1764-01-06, de Voltaire [François Marie Arouet] à François Joachim de Pierres, cardinal de Bernis.

Nonseulement j'ai craint de vous importuner, Monseigneur, mais je n'ai pu vous importuner.
Mes fluxions sur les yeux ont si fort augmenté que je suis devenu un petit Tyresie ou un petit Tobie. Le vieux de la montagne ne sera pas longtemps le vieux de la montagne. Mais pour éguaier la chose, je me suis mis à faire des contes, et à les dicter. Il y en a un qu'on a imprimé à Paris aussi mal que les quatre saisons. Je n'ai point osé l'envoier à un prince de la Sainte Eglise Romaine. Je l'aurais autrefois présenté à Babet, et je l'aurais priée d'y jetter quelques unes de ses fleurs. Mais si vôtre Eminence veut s'amuser d'un conte plus honnête je lui en enverrai un pour ses étrennes, elle n'a qu'à dire. Je ne peux, et ne dois vous parler que de belles Lettres, ainsi je prendrai la liberté de vous demander si vous avez lu le discours de vôtre nouveau confrère à l'académie. Il m'a paru qu'il y avait de bien belles choses dans l'éloge du Duc de Sully, qui après avoir rendu de grands services à la France, alla vivre pour lui même à la campagne, et finit sa belle vie comme Scipion à Lynternes. La campagne est un port dont on voit tous les orages.
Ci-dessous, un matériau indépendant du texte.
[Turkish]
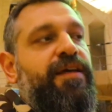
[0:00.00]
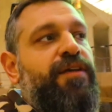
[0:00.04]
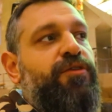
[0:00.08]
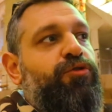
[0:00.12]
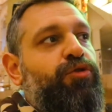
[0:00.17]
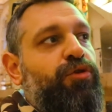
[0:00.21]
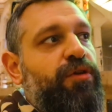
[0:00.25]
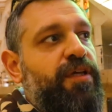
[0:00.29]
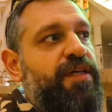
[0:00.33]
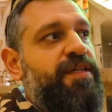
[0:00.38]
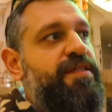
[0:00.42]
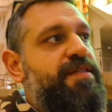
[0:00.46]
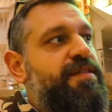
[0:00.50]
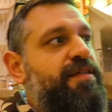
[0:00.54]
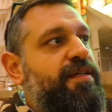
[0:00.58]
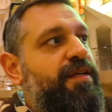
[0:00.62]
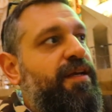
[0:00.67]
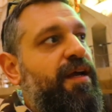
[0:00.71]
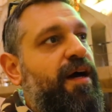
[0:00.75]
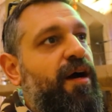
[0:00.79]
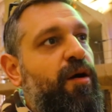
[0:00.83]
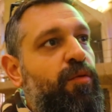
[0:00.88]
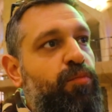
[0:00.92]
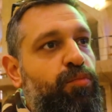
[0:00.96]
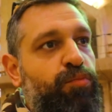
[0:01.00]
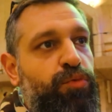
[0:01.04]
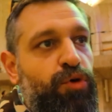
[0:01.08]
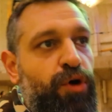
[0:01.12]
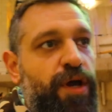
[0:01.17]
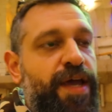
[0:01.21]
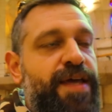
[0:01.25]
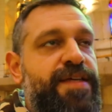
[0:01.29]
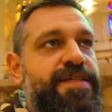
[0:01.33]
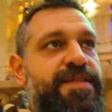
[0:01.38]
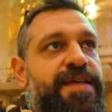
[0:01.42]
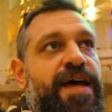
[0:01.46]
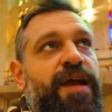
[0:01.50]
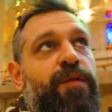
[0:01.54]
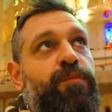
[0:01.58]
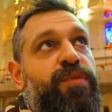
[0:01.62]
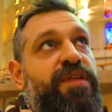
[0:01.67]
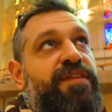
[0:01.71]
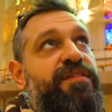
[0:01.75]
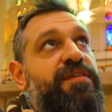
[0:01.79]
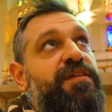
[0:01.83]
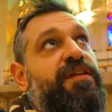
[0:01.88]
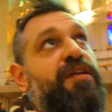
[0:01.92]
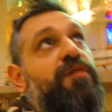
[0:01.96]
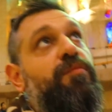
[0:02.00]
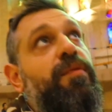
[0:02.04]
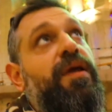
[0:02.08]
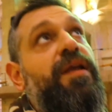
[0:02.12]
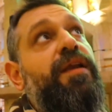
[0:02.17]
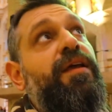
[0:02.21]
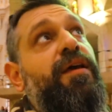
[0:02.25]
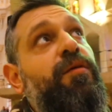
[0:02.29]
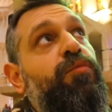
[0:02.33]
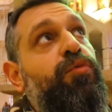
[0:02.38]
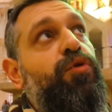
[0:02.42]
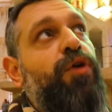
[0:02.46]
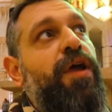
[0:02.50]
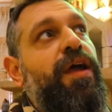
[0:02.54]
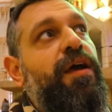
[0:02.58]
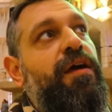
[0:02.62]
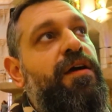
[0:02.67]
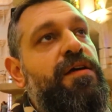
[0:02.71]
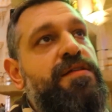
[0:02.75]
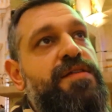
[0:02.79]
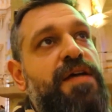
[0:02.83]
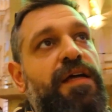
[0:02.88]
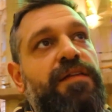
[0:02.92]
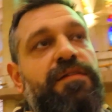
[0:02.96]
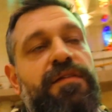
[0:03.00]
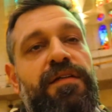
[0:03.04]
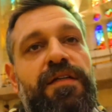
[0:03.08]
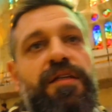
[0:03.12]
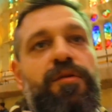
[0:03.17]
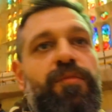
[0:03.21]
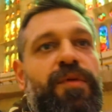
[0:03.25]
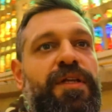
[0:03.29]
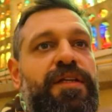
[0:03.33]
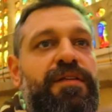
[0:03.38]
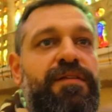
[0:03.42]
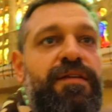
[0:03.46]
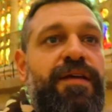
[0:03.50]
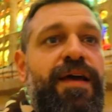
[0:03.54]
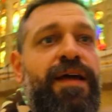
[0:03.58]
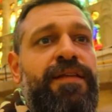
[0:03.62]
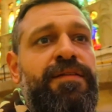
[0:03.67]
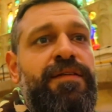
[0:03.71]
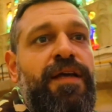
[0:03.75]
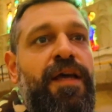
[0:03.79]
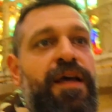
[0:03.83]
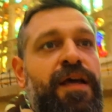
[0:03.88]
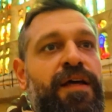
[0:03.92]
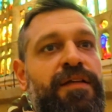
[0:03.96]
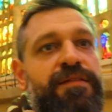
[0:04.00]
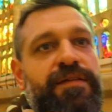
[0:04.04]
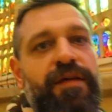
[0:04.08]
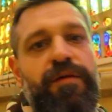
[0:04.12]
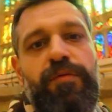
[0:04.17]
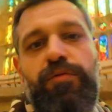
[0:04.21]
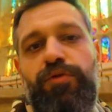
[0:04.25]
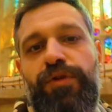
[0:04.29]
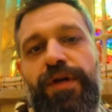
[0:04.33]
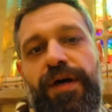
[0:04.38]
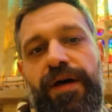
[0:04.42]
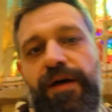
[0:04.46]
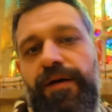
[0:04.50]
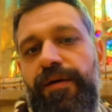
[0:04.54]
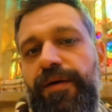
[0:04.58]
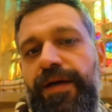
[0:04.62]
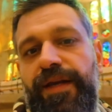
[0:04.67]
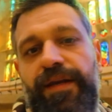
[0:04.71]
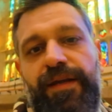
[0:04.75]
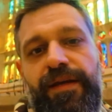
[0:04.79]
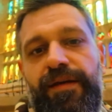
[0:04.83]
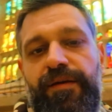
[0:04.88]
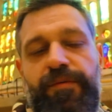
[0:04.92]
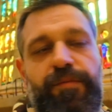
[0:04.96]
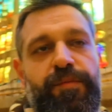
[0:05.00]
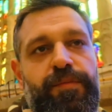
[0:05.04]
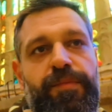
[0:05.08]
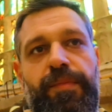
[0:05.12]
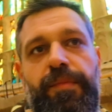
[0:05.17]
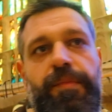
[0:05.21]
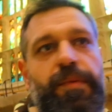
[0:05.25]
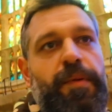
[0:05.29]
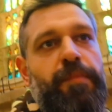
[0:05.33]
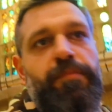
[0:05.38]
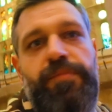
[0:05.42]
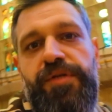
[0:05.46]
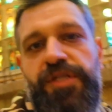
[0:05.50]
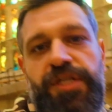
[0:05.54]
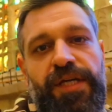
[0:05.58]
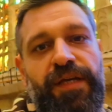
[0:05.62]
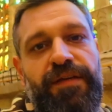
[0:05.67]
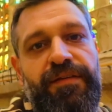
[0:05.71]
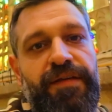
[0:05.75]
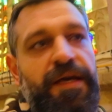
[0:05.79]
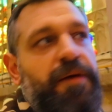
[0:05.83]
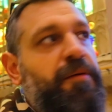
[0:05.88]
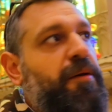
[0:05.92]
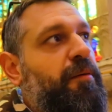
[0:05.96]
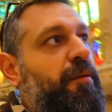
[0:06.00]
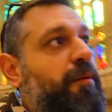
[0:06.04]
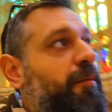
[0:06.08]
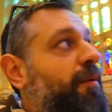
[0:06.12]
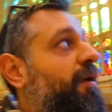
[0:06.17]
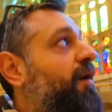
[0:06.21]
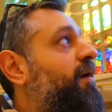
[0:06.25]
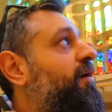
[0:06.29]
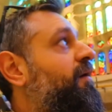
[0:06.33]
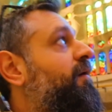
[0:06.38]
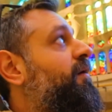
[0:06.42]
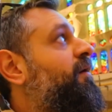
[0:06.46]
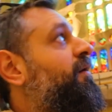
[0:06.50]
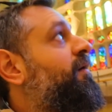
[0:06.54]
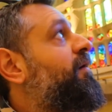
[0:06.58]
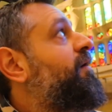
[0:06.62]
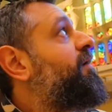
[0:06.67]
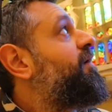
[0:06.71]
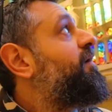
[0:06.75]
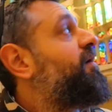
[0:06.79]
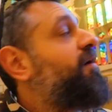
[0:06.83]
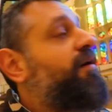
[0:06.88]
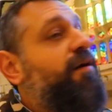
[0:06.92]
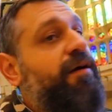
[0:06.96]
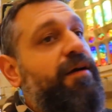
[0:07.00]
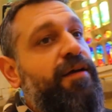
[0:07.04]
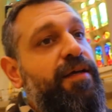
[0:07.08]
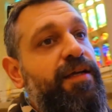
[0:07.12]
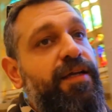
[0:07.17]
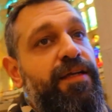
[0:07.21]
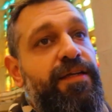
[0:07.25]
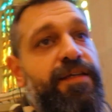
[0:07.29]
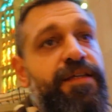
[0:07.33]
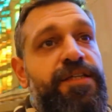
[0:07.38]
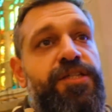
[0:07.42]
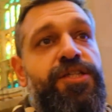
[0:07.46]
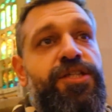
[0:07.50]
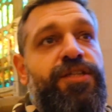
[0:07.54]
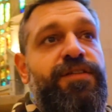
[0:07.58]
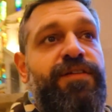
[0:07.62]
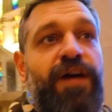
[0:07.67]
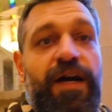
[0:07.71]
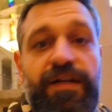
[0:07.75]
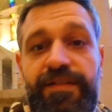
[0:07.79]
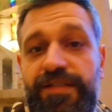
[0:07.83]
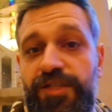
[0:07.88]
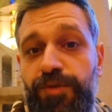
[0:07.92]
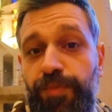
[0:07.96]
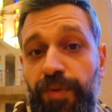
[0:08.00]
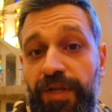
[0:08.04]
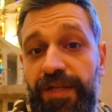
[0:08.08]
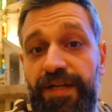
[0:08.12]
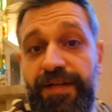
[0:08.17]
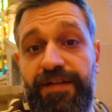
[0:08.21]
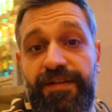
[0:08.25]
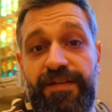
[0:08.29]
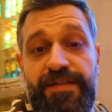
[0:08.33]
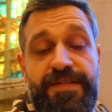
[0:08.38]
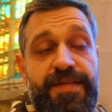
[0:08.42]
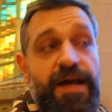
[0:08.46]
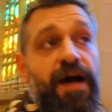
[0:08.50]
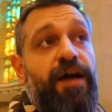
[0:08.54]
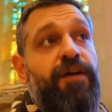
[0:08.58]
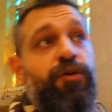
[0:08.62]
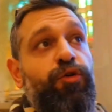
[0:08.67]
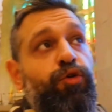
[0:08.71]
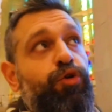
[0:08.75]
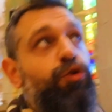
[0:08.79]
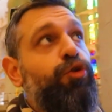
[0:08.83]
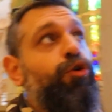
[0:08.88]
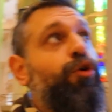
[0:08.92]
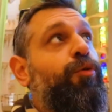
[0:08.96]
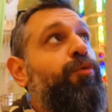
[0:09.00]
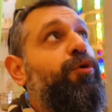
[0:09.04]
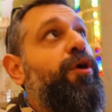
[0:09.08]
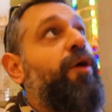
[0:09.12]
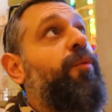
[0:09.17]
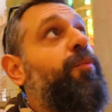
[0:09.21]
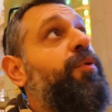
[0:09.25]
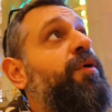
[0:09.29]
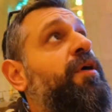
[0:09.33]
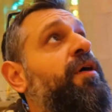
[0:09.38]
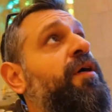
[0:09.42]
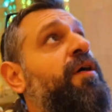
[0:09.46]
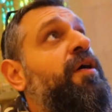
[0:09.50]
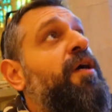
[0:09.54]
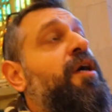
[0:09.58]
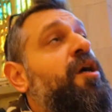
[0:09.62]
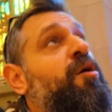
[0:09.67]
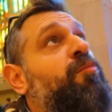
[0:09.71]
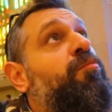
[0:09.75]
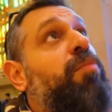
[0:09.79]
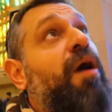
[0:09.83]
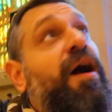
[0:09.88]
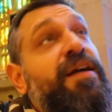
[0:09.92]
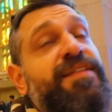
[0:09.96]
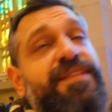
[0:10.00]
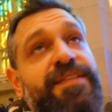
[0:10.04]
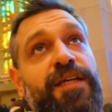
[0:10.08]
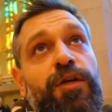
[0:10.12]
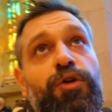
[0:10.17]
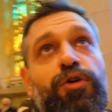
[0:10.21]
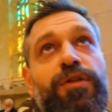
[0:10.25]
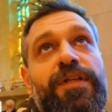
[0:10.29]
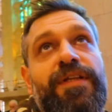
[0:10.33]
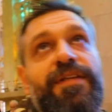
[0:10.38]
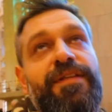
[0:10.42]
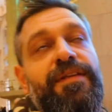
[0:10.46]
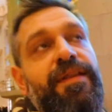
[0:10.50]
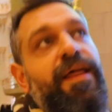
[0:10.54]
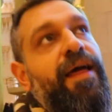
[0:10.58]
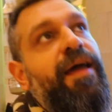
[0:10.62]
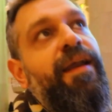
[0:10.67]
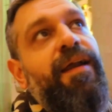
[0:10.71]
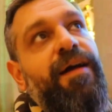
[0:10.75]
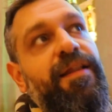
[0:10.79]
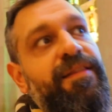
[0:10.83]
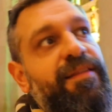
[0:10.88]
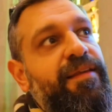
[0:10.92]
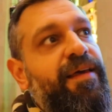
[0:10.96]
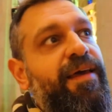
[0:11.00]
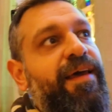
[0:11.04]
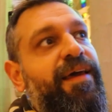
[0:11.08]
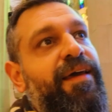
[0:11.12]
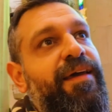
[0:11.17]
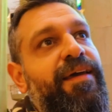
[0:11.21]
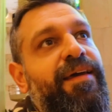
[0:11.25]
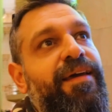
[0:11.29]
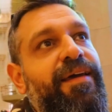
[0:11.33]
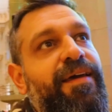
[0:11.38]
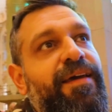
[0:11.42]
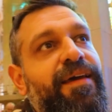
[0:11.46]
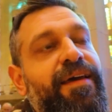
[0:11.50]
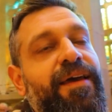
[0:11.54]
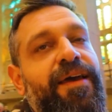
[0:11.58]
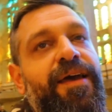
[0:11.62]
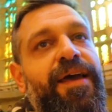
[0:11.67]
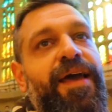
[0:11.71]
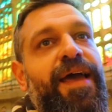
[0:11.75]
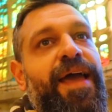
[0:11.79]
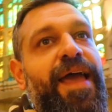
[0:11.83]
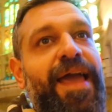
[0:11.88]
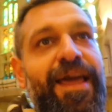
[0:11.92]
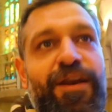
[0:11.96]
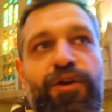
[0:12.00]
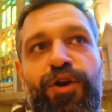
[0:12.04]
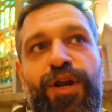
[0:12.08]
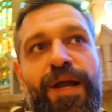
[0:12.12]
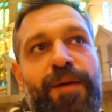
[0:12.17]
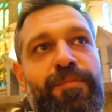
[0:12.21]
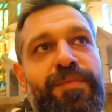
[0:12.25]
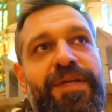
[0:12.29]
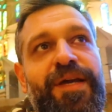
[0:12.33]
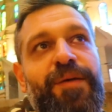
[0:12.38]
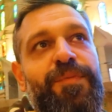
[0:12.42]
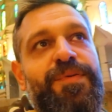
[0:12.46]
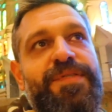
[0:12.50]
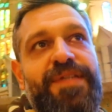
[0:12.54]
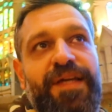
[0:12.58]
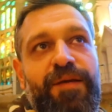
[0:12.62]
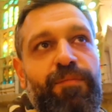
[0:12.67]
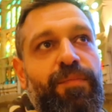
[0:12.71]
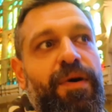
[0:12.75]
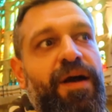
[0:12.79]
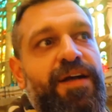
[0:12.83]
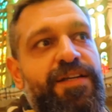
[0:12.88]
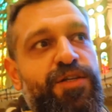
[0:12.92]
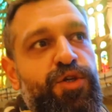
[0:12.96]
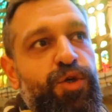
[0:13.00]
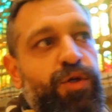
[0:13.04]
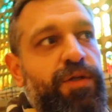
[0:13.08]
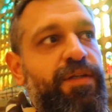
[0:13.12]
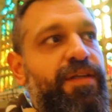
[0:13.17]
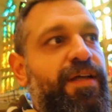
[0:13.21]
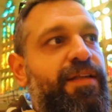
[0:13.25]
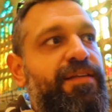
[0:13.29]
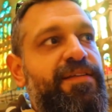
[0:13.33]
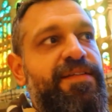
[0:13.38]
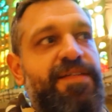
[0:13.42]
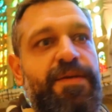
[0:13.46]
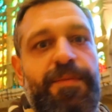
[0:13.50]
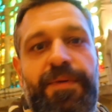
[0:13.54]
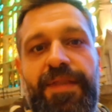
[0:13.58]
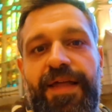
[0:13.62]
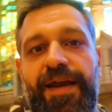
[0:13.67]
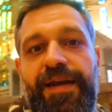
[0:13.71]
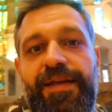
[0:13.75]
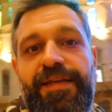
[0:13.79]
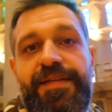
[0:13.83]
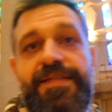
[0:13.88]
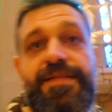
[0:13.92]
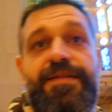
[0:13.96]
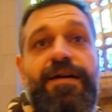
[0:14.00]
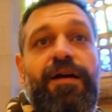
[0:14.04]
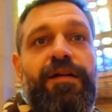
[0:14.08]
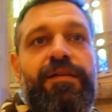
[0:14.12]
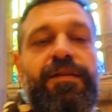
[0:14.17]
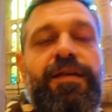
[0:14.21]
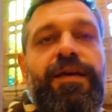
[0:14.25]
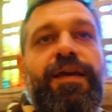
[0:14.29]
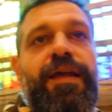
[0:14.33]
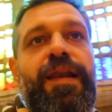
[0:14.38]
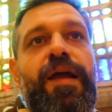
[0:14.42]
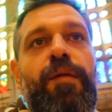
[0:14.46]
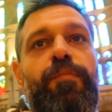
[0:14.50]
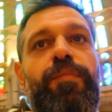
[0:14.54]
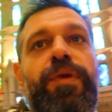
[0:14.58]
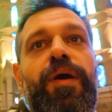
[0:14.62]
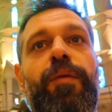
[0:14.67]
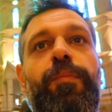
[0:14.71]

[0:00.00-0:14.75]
dolayısıyla bu eser bitirilmeli, buraya kazandırılmalı diyen. Tabii buna hani ben bir şey diyemem ama e, ilginç tartışmalara da sahne oluyor bu yapı. Barcelona'nın herhalde e, en önemli yapısı. Yani Barcelona dendiği zaman herkesin aklına gelen bir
Suave mari magno turbantibus æquora ventis etca

On m'a envoié de Paris une Lettre d'un honnête Quakre à un frère du célèbre mr De Pompignan. Je ne sçais si vôtre Eminence l'a vue; c'est une réponse très courte à un gros ouvrage; mais tout celà est déjà oublié, et que n'oublie t-on pas? Toutes les pièces nouvelles sont déjà hors de la mémoire des hommes. Il n'en est pas de même de celles de Pierre Corneille. L'édition est entièrement finie; Vôtre Eminence aura incessamment ses exemplaires. Elle a vu par quelques échantillons dans quel esprit j'ai travaillé; je n'ai voulu être ni panégiriste ni censeur, je n'ai songé qu'à être utile. C'est précisément en ne songeant qu'à celà qu'on s'attire quelquefois des reproches, mais je suis endurci. Mon coeur ne l'est certainement pas, il est plein de l'attachement le plus respectueux pour vôtre Eminence.